In order to describe the experience of spiritual revelation and to bring us closer to it, Kabbalists have developed a special code language that helps them express the seemingly inexpressible. It’s similar to how scientists describe their findings with the help of formulas: Kabbalists document their revelations of the spiritual world with the help of metaphors and names derived from our everyday life.
This system of “metaphoric description” is called “The Language of Branches”- a language that connects the spiritual, upper root of every phenomenon with its corporeal “branch” (manifestation) here in this world.
Yet, as Baal HaSulam writes in Talmut Eser HaSefirot, “It is difficult for a novice, for he perceives matters by means of the corporeal boundaries of time, space, change and exchange.” This means that when reading Kabbalistic books, we must strive to disconnect ourselves from all earthly, corporeal notions and try to perceive the concepts that appear in Kabbalah books. We must keep in mind that when such books mention actions or places, they actually depict the stages of one’s inner, spiritual journey.
A Useful Pocket Dictionary
"For that reason I will make an effort to give every word its spiritual identity ... It is upon the readers to memorize the meaning of these words thoroughly” (Baal HaSulam, Talmud Eser HaSefirot).
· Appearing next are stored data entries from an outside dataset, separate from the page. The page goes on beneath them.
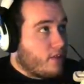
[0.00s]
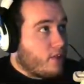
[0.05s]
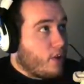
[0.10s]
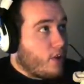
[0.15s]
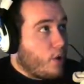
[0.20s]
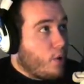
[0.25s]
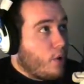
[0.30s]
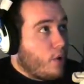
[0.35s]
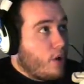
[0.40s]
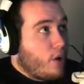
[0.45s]

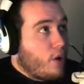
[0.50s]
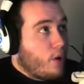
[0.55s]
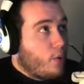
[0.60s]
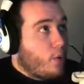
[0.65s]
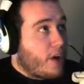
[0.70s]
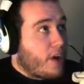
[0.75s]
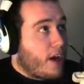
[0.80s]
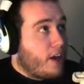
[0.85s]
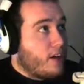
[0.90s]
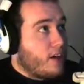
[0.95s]
So
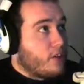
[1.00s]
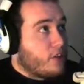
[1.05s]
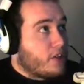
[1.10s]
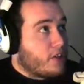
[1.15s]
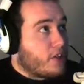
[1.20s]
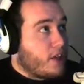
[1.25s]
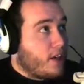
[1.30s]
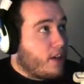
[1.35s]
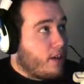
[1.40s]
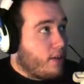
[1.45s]
we'll kind of
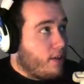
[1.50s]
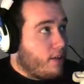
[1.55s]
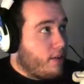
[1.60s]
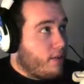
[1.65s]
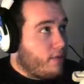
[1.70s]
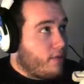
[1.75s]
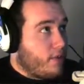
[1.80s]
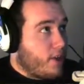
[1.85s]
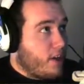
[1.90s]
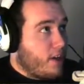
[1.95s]
just
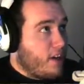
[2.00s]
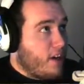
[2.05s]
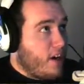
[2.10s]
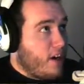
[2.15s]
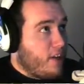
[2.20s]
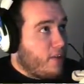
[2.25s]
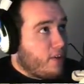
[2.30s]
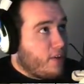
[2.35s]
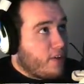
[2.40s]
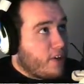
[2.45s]
give
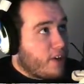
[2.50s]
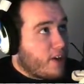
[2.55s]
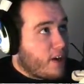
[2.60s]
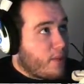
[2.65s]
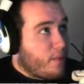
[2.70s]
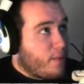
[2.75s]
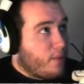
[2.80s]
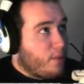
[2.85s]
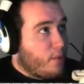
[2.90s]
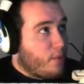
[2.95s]
a
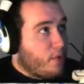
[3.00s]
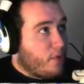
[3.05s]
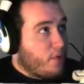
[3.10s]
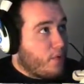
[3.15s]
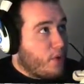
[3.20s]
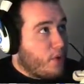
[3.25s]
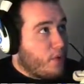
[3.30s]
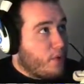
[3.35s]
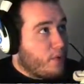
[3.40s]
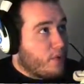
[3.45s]
couple more
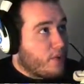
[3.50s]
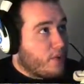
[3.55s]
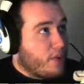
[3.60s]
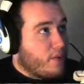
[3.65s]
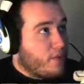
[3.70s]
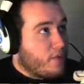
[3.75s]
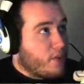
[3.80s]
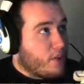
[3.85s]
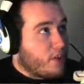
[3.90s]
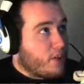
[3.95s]
views
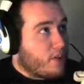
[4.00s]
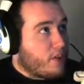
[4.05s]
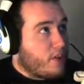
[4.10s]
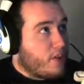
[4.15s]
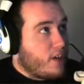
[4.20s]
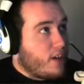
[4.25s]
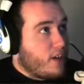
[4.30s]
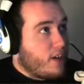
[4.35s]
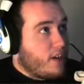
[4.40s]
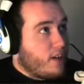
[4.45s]
of
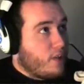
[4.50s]
just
Baal HaSulam has actually created a Kabbalistic dictionary for us to use on our journey into the spiritual world. Within it he provides simple definitions for words used in Kabbalah books. So if you decide to take a different kind of journey - a voyage to the spiritual world, here are some basic definitions that will help you understand what the road maps - the Kabbalah books - are talking about, and where they are leading you.
(It’s highly recommended that you cut out this pocket dictionary and keep it in your wallet, to have it handy whenever you might need it along your journey.)
Adam HaRishon (The First Man) – This is not the primitive caveman who ran around naked in the Garden of Eden, but the collective soul of humanity, incorporating all the souls of all the people in the world.
Guf (Body) – This is the will to receive that drives all of man’s thoughts and actions. This will to receive can either be used for the sake of ourselves, or for the sake of others and the Creator.
Ahava (Love) – When a person starts perceiving spirituality, he reveals the general plan that Nature or the Creator has for him and for all humanity. He then discovers that Nature’s attitude toward the whole of humanity is one of absolute, unchanging love.
Ohr (Light) – This is what a person feels when he perceives the Creator. In other words, one who changes his nature from self-love to love for others is filled with a new sensation called “Light.”
Boreh (Creator) – This word comes from the combination of the words, Bo and Reh – “come” and “see.” In other words, a person is invited to come and see the Creator - to attain his next spiritual degree, which is always called “the Creator.”